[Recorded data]
····················

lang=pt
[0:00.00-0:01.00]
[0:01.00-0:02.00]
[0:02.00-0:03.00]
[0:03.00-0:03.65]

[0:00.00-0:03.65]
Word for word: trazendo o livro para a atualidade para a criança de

····················

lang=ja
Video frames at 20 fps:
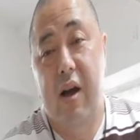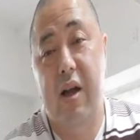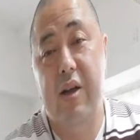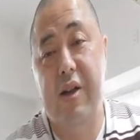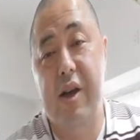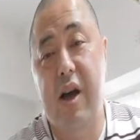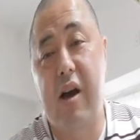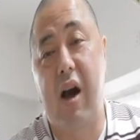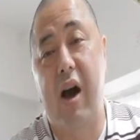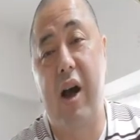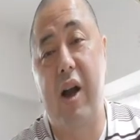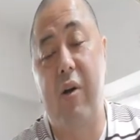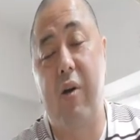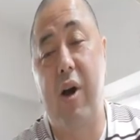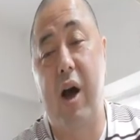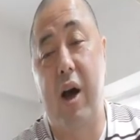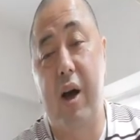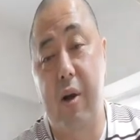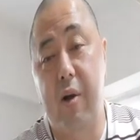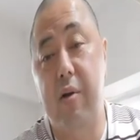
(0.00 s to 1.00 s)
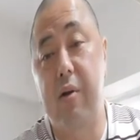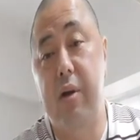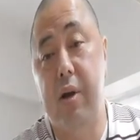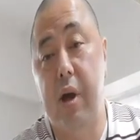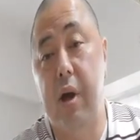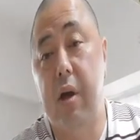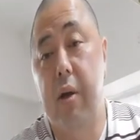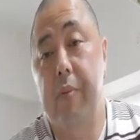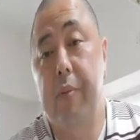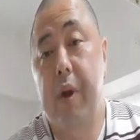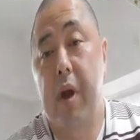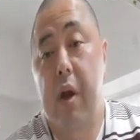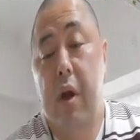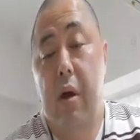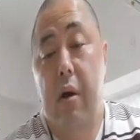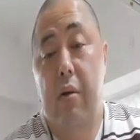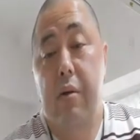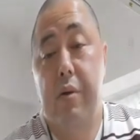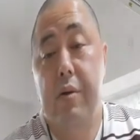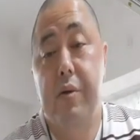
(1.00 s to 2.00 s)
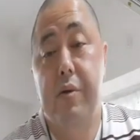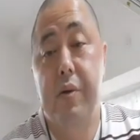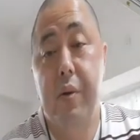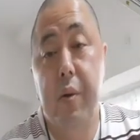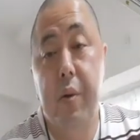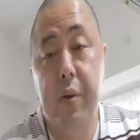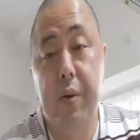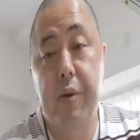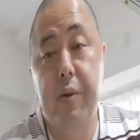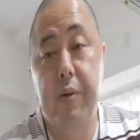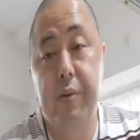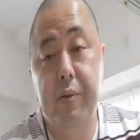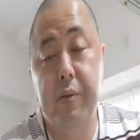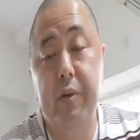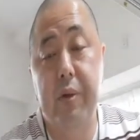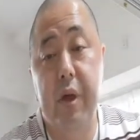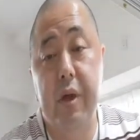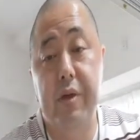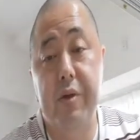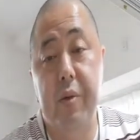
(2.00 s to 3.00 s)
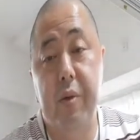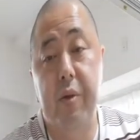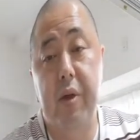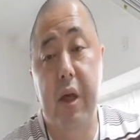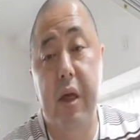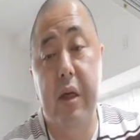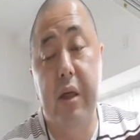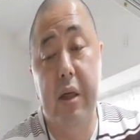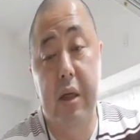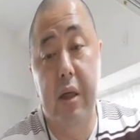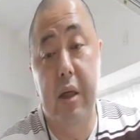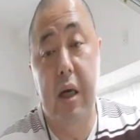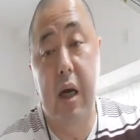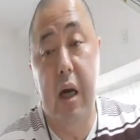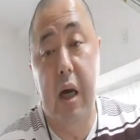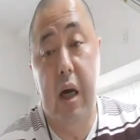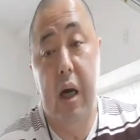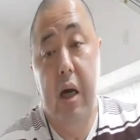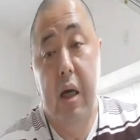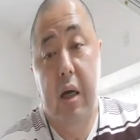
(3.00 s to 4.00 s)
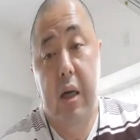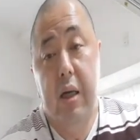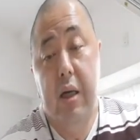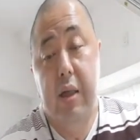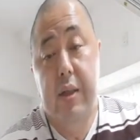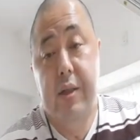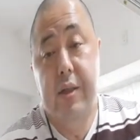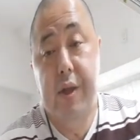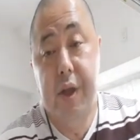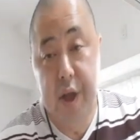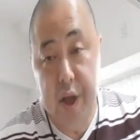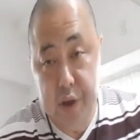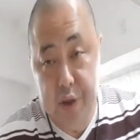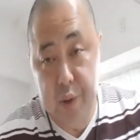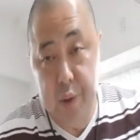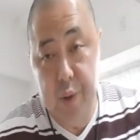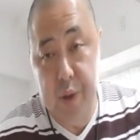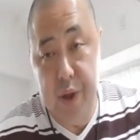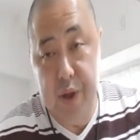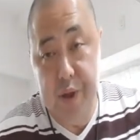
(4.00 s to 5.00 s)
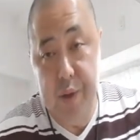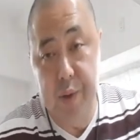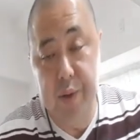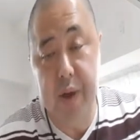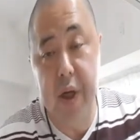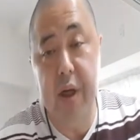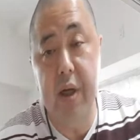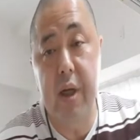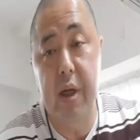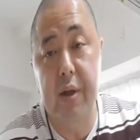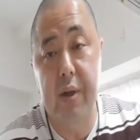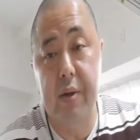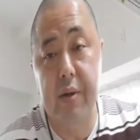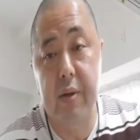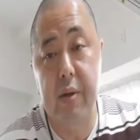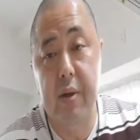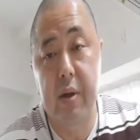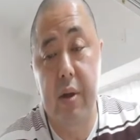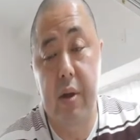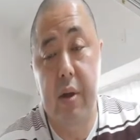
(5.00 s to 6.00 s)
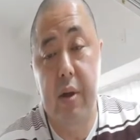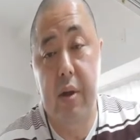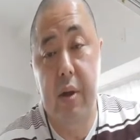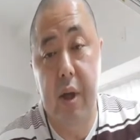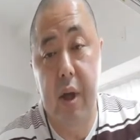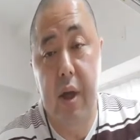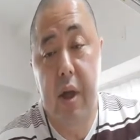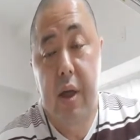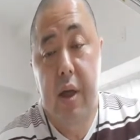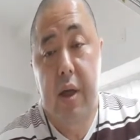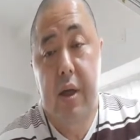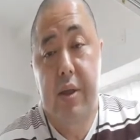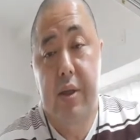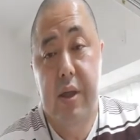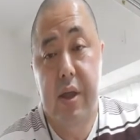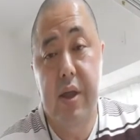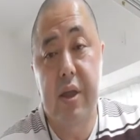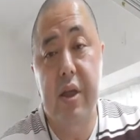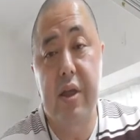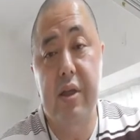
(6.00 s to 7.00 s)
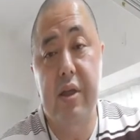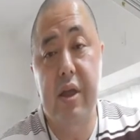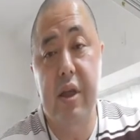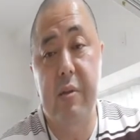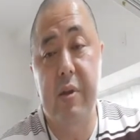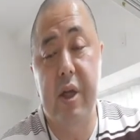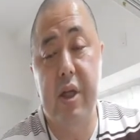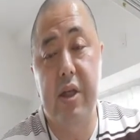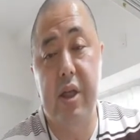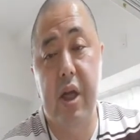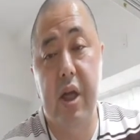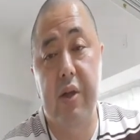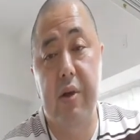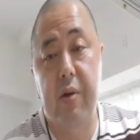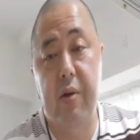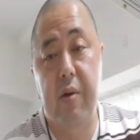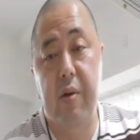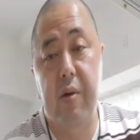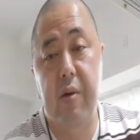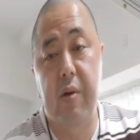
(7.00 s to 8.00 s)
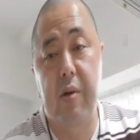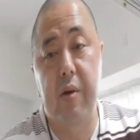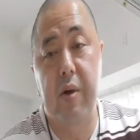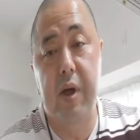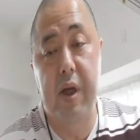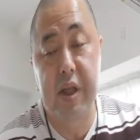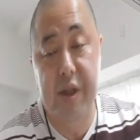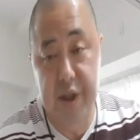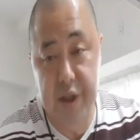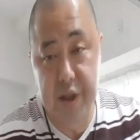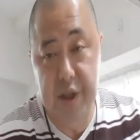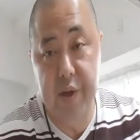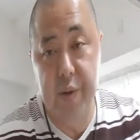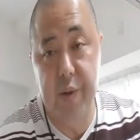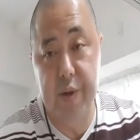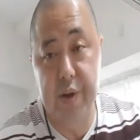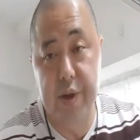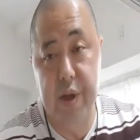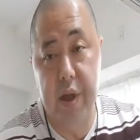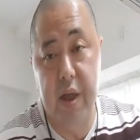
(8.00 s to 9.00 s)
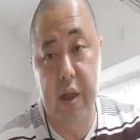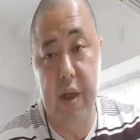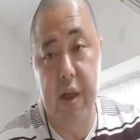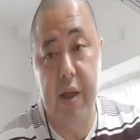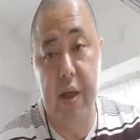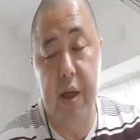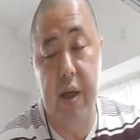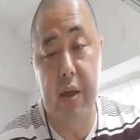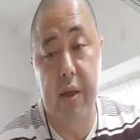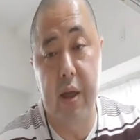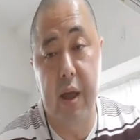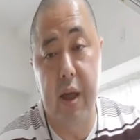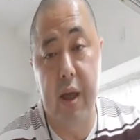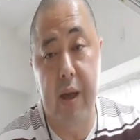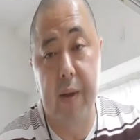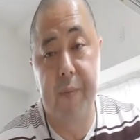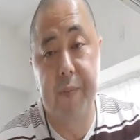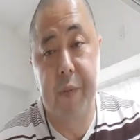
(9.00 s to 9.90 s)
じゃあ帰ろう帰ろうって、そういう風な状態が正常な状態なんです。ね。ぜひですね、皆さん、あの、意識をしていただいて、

····················

From the data above, return every line from the line that has "[0:02.00-0:03.00]" up to and including the line that has "Word for word: trazendo", exactly.

_OUTPUT FOR THIS TASK_:
[0:02.00-0:03.00]
[0:03.00-0:03.65]

[0:00.00-0:03.65]
Word for word: trazendo o livro para a atualidade para a criança de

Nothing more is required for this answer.